• **Exercise**
Write out each record below exactly, but not the pictures.

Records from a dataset
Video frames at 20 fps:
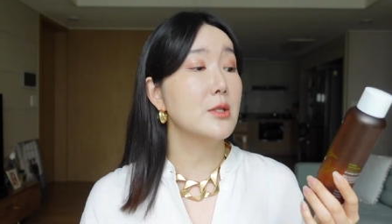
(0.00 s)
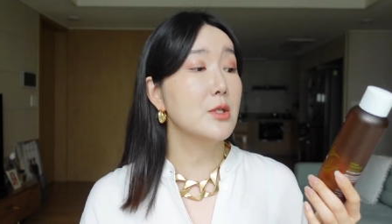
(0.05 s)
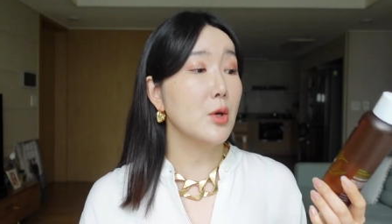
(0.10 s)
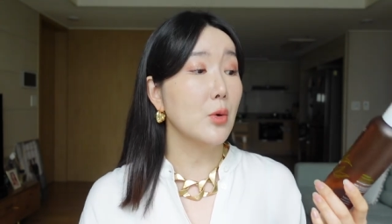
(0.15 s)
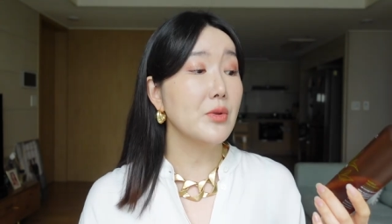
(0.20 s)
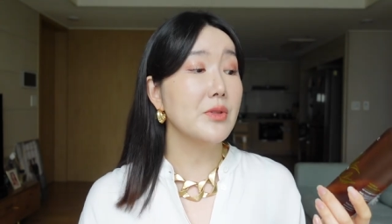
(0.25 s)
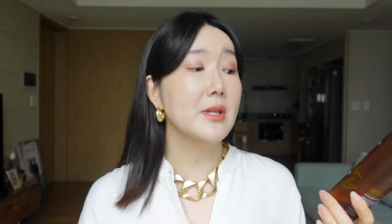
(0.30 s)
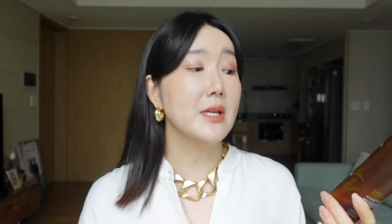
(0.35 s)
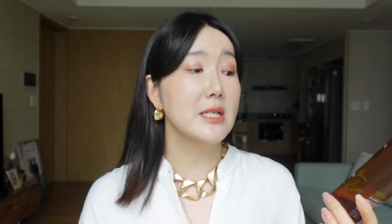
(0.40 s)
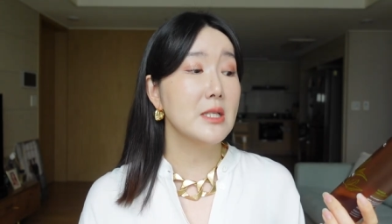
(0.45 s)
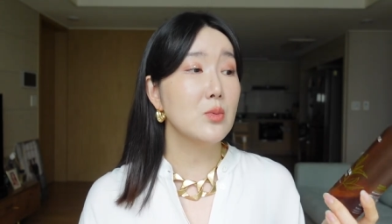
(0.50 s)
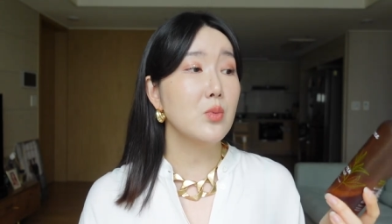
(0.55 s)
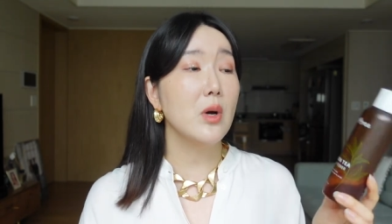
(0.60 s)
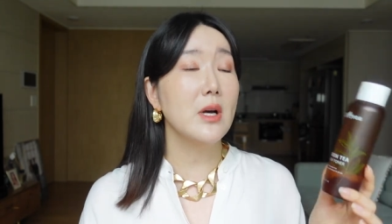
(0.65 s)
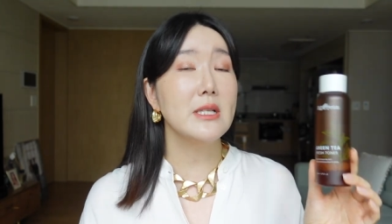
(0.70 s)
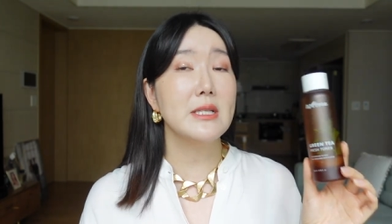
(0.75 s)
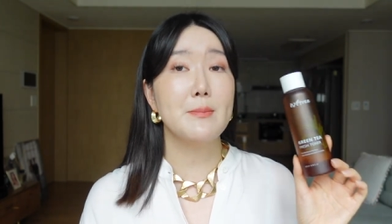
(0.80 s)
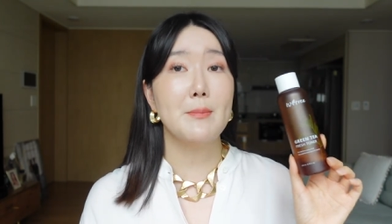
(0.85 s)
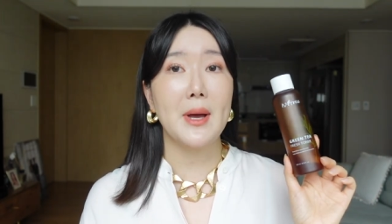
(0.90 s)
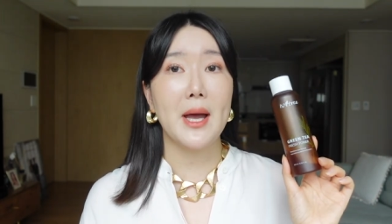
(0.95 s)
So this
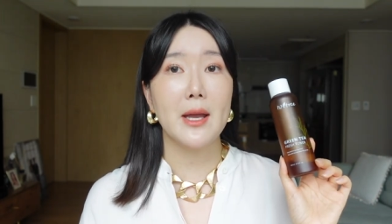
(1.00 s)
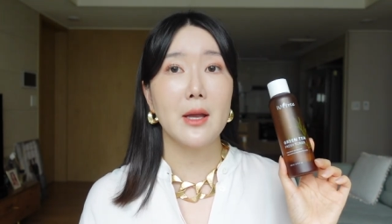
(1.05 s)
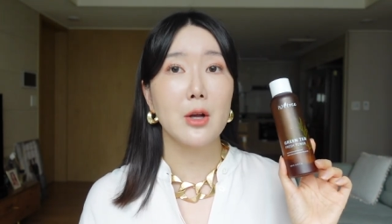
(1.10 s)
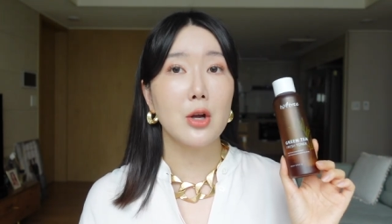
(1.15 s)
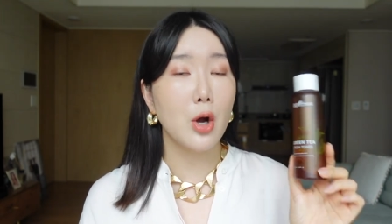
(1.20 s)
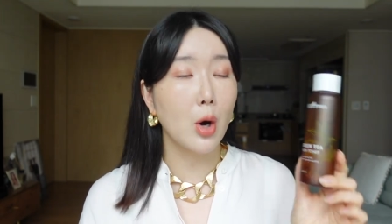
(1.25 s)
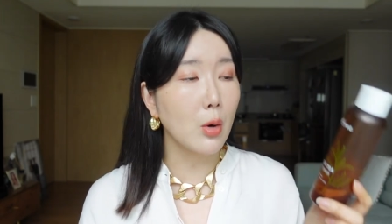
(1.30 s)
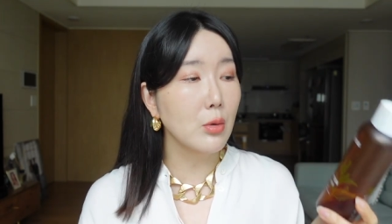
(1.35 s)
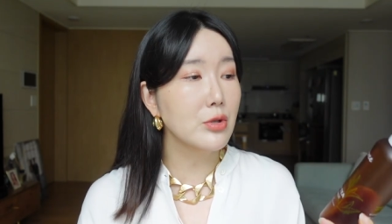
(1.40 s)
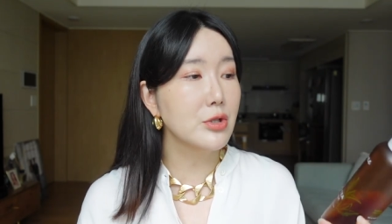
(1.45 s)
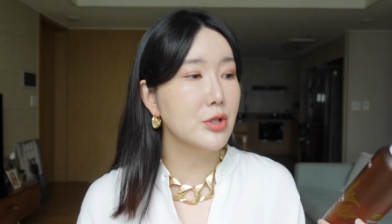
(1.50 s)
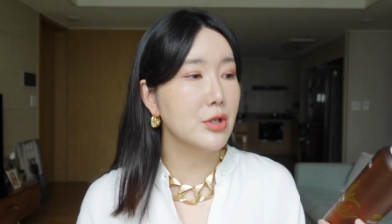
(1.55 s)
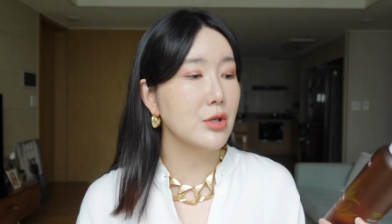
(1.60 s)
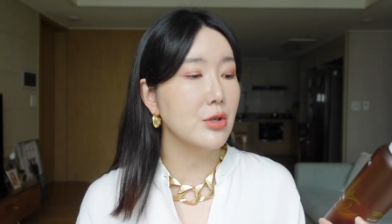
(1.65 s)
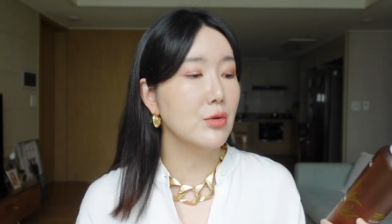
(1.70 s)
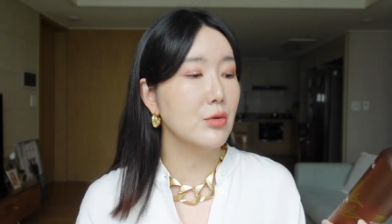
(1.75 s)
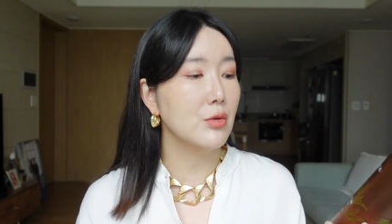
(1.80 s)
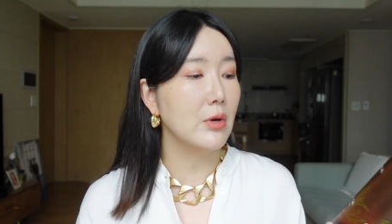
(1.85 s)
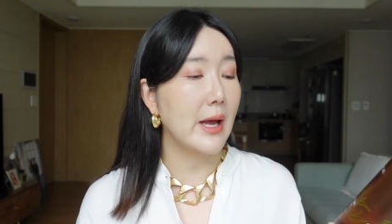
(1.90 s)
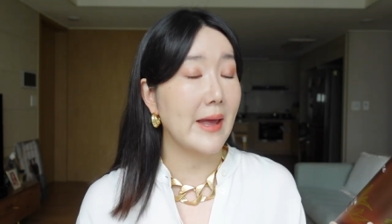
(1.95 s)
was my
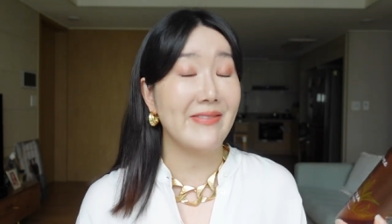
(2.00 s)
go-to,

• **Your response**
Video frames at 20 fps:
(0.00 s)
(0.05 s)
(0.10 s)
(0.15 s)
(0.20 s)
(0.25 s)
(0.30 s)
(0.35 s)
(0.40 s)
(0.45 s)
(0.50 s)
(0.55 s)
(0.60 s)
(0.65 s)
(0.70 s)
(0.75 s)
(0.80 s)
(0.85 s)
(0.90 s)
(0.95 s)
So this
(1.00 s)
(1.05 s)
(1.10 s)
(1.15 s)
(1.20 s)
(1.25 s)
(1.30 s)
(1.35 s)
(1.40 s)
(1.45 s)
(1.50 s)
(1.55 s)
(1.60 s)
(1.65 s)
(1.70 s)
(1.75 s)
(1.80 s)
(1.85 s)
(1.90 s)
(1.95 s)
was my
(2.00 s)
go-to,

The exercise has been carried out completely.